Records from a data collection

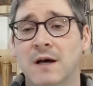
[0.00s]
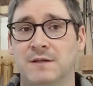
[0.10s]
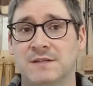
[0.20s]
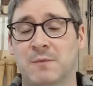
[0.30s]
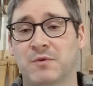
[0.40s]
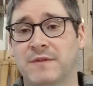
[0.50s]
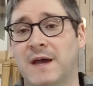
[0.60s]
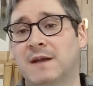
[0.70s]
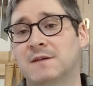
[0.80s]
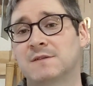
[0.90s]
An example of
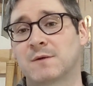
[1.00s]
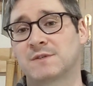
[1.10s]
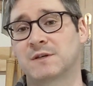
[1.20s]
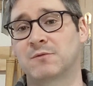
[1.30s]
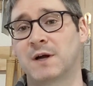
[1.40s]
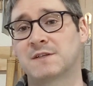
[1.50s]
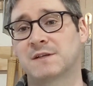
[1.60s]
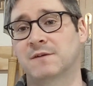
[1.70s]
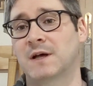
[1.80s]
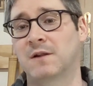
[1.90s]
that is I was at a garage
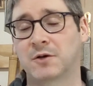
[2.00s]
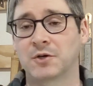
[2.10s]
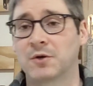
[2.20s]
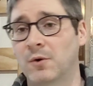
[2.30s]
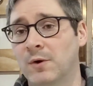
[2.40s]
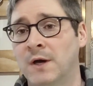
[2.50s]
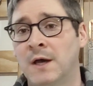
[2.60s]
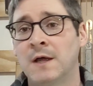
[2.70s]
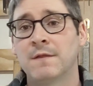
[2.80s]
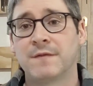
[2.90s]
sale not long ago
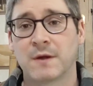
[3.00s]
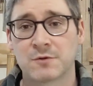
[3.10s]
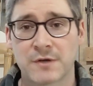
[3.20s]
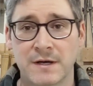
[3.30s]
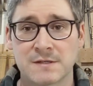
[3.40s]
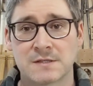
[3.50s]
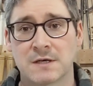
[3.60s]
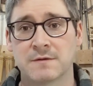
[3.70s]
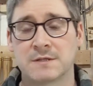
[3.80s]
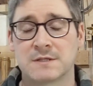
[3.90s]
that they were trying to
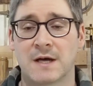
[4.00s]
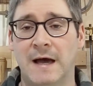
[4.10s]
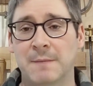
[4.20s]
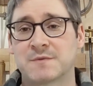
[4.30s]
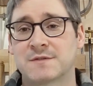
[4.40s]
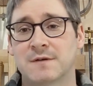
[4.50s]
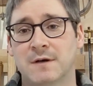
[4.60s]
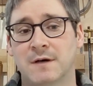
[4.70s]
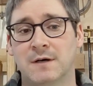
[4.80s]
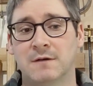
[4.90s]
sell the tops
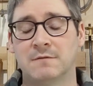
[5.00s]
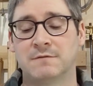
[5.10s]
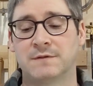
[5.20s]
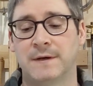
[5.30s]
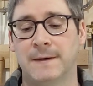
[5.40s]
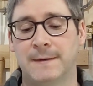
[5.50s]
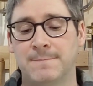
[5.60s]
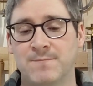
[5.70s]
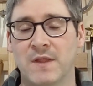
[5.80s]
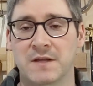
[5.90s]
of
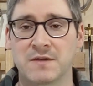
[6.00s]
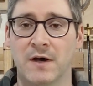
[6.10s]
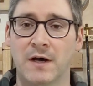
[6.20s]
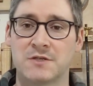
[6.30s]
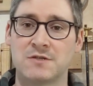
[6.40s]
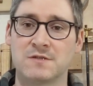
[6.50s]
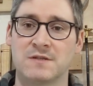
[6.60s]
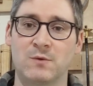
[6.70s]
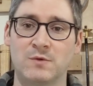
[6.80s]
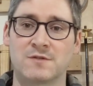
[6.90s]
like the hutches
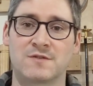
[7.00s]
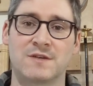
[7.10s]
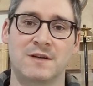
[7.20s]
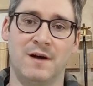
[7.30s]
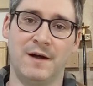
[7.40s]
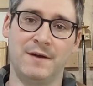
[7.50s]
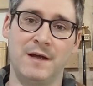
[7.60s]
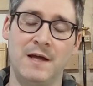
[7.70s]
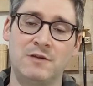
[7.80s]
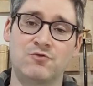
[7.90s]
that would sit on
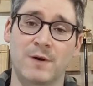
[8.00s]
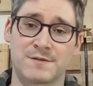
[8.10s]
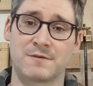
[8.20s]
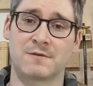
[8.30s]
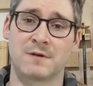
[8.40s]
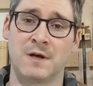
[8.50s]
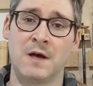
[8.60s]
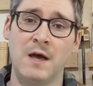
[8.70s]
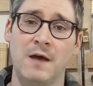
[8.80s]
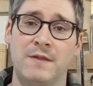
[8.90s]
a dresser,
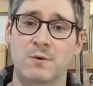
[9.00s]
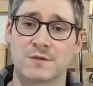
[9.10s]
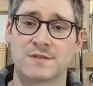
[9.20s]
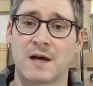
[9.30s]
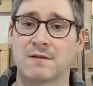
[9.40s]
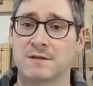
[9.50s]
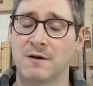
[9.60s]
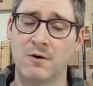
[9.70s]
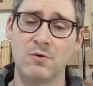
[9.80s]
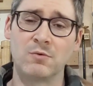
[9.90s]
and they were
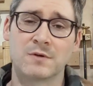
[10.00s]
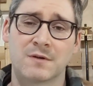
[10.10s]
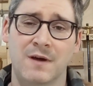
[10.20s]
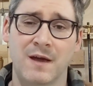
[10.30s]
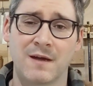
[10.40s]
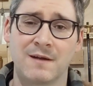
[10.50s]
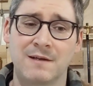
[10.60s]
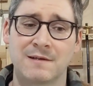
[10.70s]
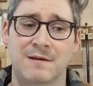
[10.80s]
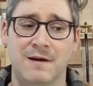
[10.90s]
solid oak.
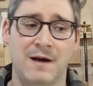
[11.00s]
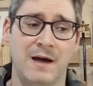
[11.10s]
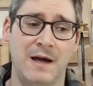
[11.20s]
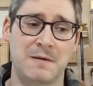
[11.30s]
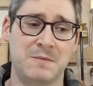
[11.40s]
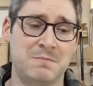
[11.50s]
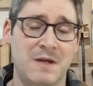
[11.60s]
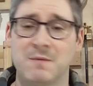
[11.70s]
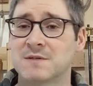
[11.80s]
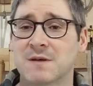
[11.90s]
And I mean,
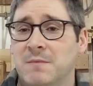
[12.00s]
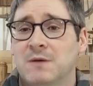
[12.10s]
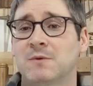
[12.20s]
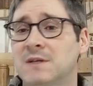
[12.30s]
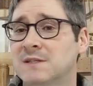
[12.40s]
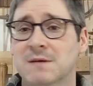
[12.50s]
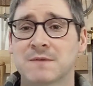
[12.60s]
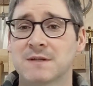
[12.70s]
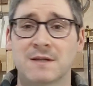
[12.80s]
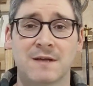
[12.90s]
maybe somebody would need
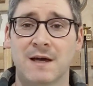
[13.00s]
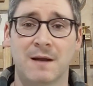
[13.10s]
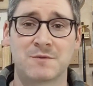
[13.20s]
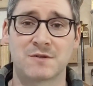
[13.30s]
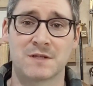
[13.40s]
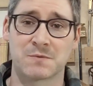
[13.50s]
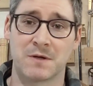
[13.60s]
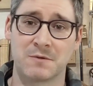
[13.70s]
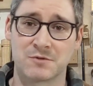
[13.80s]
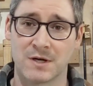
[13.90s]
something like that. I'm sure that's
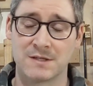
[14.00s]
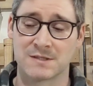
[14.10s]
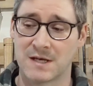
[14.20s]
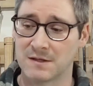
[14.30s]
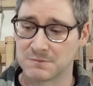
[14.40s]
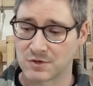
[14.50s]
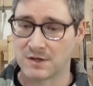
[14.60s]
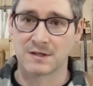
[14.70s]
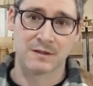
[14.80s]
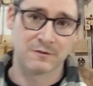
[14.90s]
why they were trying to sell them,
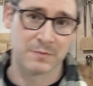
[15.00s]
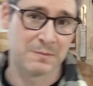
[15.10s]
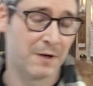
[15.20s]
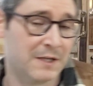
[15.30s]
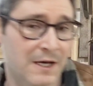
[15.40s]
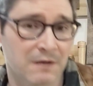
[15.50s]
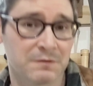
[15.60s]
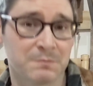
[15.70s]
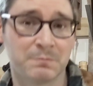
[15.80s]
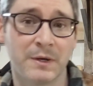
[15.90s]
trying to get a little bit of money out of
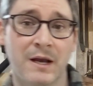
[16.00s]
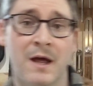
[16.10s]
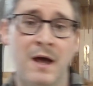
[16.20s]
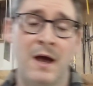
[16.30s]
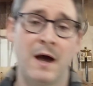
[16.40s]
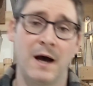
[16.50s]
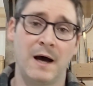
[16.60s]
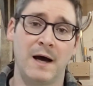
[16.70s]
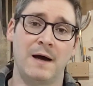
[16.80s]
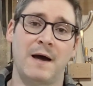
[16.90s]
them. But
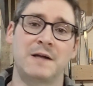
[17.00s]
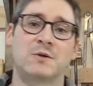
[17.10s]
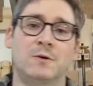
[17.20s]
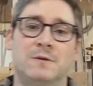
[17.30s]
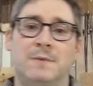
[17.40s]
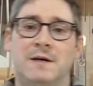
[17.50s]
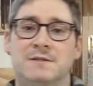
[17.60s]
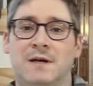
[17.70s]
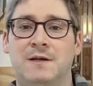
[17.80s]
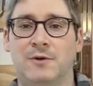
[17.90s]
I told them, I
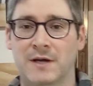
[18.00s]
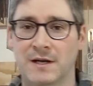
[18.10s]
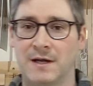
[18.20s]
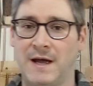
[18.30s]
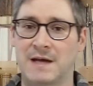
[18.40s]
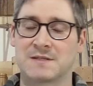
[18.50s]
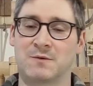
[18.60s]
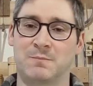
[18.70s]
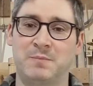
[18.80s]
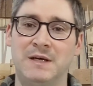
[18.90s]
kind of asked
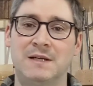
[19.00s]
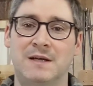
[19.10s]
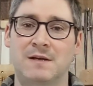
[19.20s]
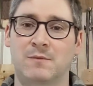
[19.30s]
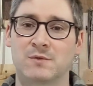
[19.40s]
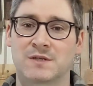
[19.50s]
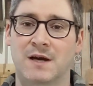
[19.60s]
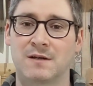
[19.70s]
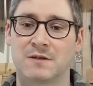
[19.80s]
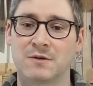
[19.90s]
a bit and was
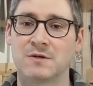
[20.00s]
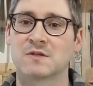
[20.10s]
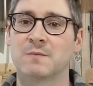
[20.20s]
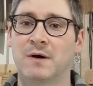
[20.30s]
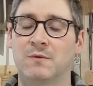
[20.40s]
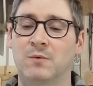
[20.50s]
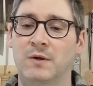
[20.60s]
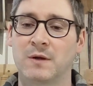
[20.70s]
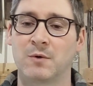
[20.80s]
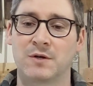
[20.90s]
kind of curious about
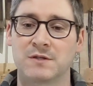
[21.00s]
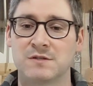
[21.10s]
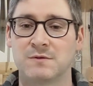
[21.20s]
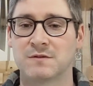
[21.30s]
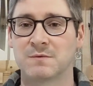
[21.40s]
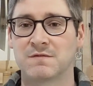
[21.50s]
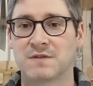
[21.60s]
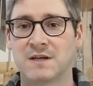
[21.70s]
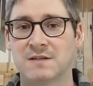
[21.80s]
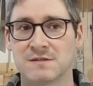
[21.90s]
what they were going to do with them if
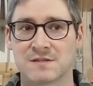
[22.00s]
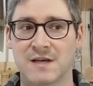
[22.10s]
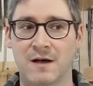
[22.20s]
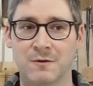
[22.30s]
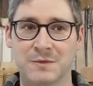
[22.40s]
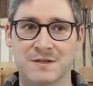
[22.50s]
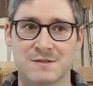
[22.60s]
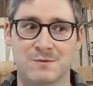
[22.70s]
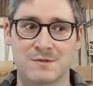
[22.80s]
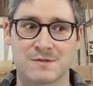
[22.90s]
they didn't sell,
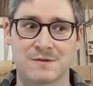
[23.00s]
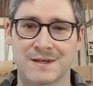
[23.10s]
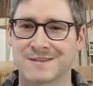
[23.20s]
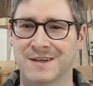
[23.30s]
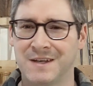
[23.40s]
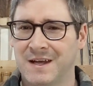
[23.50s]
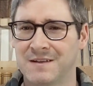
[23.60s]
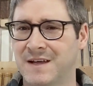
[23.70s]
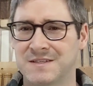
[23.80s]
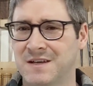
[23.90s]
because it was like Sunday,
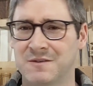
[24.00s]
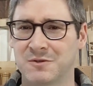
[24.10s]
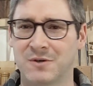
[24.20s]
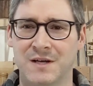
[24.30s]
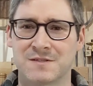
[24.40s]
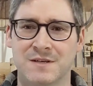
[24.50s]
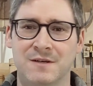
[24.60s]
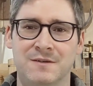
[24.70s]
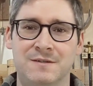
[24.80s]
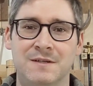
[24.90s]
the last day of their garage
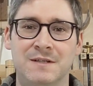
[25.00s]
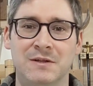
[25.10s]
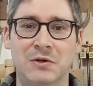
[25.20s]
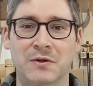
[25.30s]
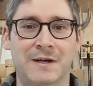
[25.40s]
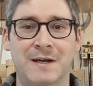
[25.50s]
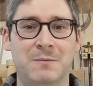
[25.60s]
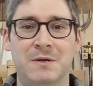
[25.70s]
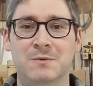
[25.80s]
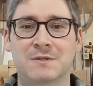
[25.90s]
sale, and it didn't look like
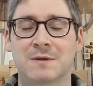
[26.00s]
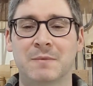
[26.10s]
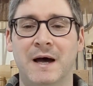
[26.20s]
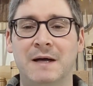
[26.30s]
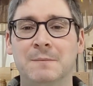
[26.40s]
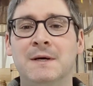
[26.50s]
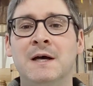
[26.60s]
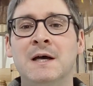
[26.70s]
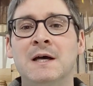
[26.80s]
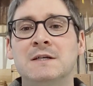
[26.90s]
anybody was going to buy them.
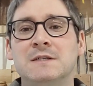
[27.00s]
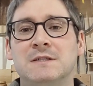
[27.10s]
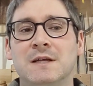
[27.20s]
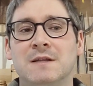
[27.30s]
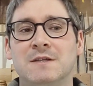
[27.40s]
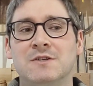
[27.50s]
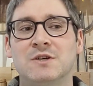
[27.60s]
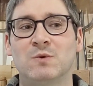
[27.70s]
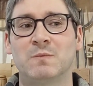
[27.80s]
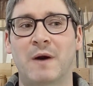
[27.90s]
She said that
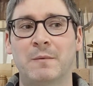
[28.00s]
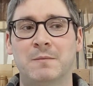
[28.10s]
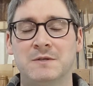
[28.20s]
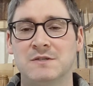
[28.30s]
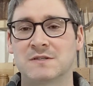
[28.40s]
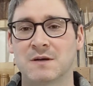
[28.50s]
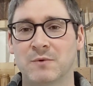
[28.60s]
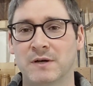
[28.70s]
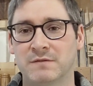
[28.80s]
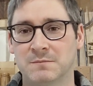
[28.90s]
she would probably just get
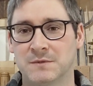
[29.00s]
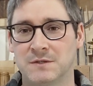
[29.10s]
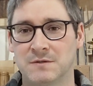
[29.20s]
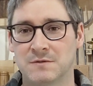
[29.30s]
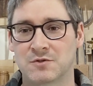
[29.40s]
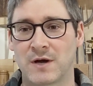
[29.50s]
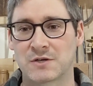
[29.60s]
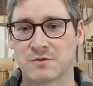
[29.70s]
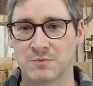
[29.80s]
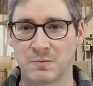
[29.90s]
rid of them, either
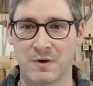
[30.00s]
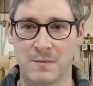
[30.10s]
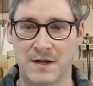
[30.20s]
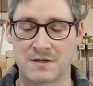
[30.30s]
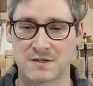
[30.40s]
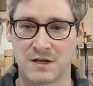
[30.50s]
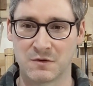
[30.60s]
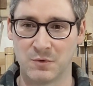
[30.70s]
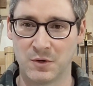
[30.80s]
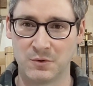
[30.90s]
trash them or put them on the side
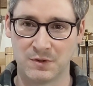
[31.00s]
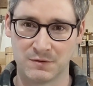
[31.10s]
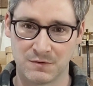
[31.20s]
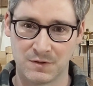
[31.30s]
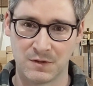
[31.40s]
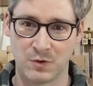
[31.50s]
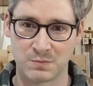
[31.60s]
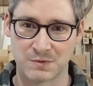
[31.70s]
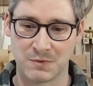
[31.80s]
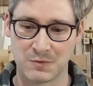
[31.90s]
of the road and
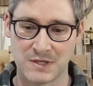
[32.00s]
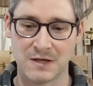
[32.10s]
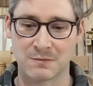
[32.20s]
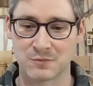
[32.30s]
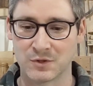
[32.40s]
hope somebody would take them.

▸ **ASSIGNMENT**
All entries need to be duplicated exactly, apart from the images.

▸ **EXPECTED ANSWER**
[0.00s]
[0.10s]
[0.20s]
[0.30s]
[0.40s]
[0.50s]
[0.60s]
[0.70s]
[0.80s]
[0.90s]
An example of
[1.00s]
[1.10s]
[1.20s]
[1.30s]
[1.40s]
[1.50s]
[1.60s]
[1.70s]
[1.80s]
[1.90s]
that is I was at a garage
[2.00s]
[2.10s]
[2.20s]
[2.30s]
[2.40s]
[2.50s]
[2.60s]
[2.70s]
[2.80s]
[2.90s]
sale not long ago
[3.00s]
[3.10s]
[3.20s]
[3.30s]
[3.40s]
[3.50s]
[3.60s]
[3.70s]
[3.80s]
[3.90s]
that they were trying to
[4.00s]
[4.10s]
[4.20s]
[4.30s]
[4.40s]
[4.50s]
[4.60s]
[4.70s]
[4.80s]
[4.90s]
sell the tops
[5.00s]
[5.10s]
[5.20s]
[5.30s]
[5.40s]
[5.50s]
[5.60s]
[5.70s]
[5.80s]
[5.90s]
of
[6.00s]
[6.10s]
[6.20s]
[6.30s]
[6.40s]
[6.50s]
[6.60s]
[6.70s]
[6.80s]
[6.90s]
like the hutches
[7.00s]
[7.10s]
[7.20s]
[7.30s]
[7.40s]
[7.50s]
[7.60s]
[7.70s]
[7.80s]
[7.90s]
that would sit on
[8.00s]
[8.10s]
[8.20s]
[8.30s]
[8.40s]
[8.50s]
[8.60s]
[8.70s]
[8.80s]
[8.90s]
a dresser,
[9.00s]
[9.10s]
[9.20s]
[9.30s]
[9.40s]
[9.50s]
[9.60s]
[9.70s]
[9.80s]
[9.90s]
and they were
[10.00s]
[10.10s]
[10.20s]
[10.30s]
[10.40s]
[10.50s]
[10.60s]
[10.70s]
[10.80s]
[10.90s]
solid oak.
[11.00s]
[11.10s]
[11.20s]
[11.30s]
[11.40s]
[11.50s]
[11.60s]
[11.70s]
[11.80s]
[11.90s]
And I mean,
[12.00s]
[12.10s]
[12.20s]
[12.30s]
[12.40s]
[12.50s]
[12.60s]
[12.70s]
[12.80s]
[12.90s]
maybe somebody would need
[13.00s]
[13.10s]
[13.20s]
[13.30s]
[13.40s]
[13.50s]
[13.60s]
[13.70s]
[13.80s]
[13.90s]
something like that. I'm sure that's
[14.00s]
[14.10s]
[14.20s]
[14.30s]
[14.40s]
[14.50s]
[14.60s]
[14.70s]
[14.80s]
[14.90s]
why they were trying to sell them,
[15.00s]
[15.10s]
[15.20s]
[15.30s]
[15.40s]
[15.50s]
[15.60s]
[15.70s]
[15.80s]
[15.90s]
trying to get a little bit of money out of
[16.00s]
[16.10s]
[16.20s]
[16.30s]
[16.40s]
[16.50s]
[16.60s]
[16.70s]
[16.80s]
[16.90s]
them. But
[17.00s]
[17.10s]
[17.20s]
[17.30s]
[17.40s]
[17.50s]
[17.60s]
[17.70s]
[17.80s]
[17.90s]
I told them, I
[18.00s]
[18.10s]
[18.20s]
[18.30s]
[18.40s]
[18.50s]
[18.60s]
[18.70s]
[18.80s]
[18.90s]
kind of asked
[19.00s]
[19.10s]
[19.20s]
[19.30s]
[19.40s]
[19.50s]
[19.60s]
[19.70s]
[19.80s]
[19.90s]
a bit and was
[20.00s]
[20.10s]
[20.20s]
[20.30s]
[20.40s]
[20.50s]
[20.60s]
[20.70s]
[20.80s]
[20.90s]
kind of curious about
[21.00s]
[21.10s]
[21.20s]
[21.30s]
[21.40s]
[21.50s]
[21.60s]
[21.70s]
[21.80s]
[21.90s]
what they were going to do with them if
[22.00s]
[22.10s]
[22.20s]
[22.30s]
[22.40s]
[22.50s]
[22.60s]
[22.70s]
[22.80s]
[22.90s]
they didn't sell,
[23.00s]
[23.10s]
[23.20s]
[23.30s]
[23.40s]
[23.50s]
[23.60s]
[23.70s]
[23.80s]
[23.90s]
because it was like Sunday,
[24.00s]
[24.10s]
[24.20s]
[24.30s]
[24.40s]
[24.50s]
[24.60s]
[24.70s]
[24.80s]
[24.90s]
the last day of their garage
[25.00s]
[25.10s]
[25.20s]
[25.30s]
[25.40s]
[25.50s]
[25.60s]
[25.70s]
[25.80s]
[25.90s]
sale, and it didn't look like
[26.00s]
[26.10s]
[26.20s]
[26.30s]
[26.40s]
[26.50s]
[26.60s]
[26.70s]
[26.80s]
[26.90s]
anybody was going to buy them.
[27.00s]
[27.10s]
[27.20s]
[27.30s]
[27.40s]
[27.50s]
[27.60s]
[27.70s]
[27.80s]
[27.90s]
She said that
[28.00s]
[28.10s]
[28.20s]
[28.30s]
[28.40s]
[28.50s]
[28.60s]
[28.70s]
[28.80s]
[28.90s]
she would probably just get
[29.00s]
[29.10s]
[29.20s]
[29.30s]
[29.40s]
[29.50s]
[29.60s]
[29.70s]
[29.80s]
[29.90s]
rid of them, either
[30.00s]
[30.10s]
[30.20s]
[30.30s]
[30.40s]
[30.50s]
[30.60s]
[30.70s]
[30.80s]
[30.90s]
trash them or put them on the side
[31.00s]
[31.10s]
[31.20s]
[31.30s]
[31.40s]
[31.50s]
[31.60s]
[31.70s]
[31.80s]
[31.90s]
of the road and
[32.00s]
[32.10s]
[32.20s]
[32.30s]
[32.40s]
hope somebody would take them.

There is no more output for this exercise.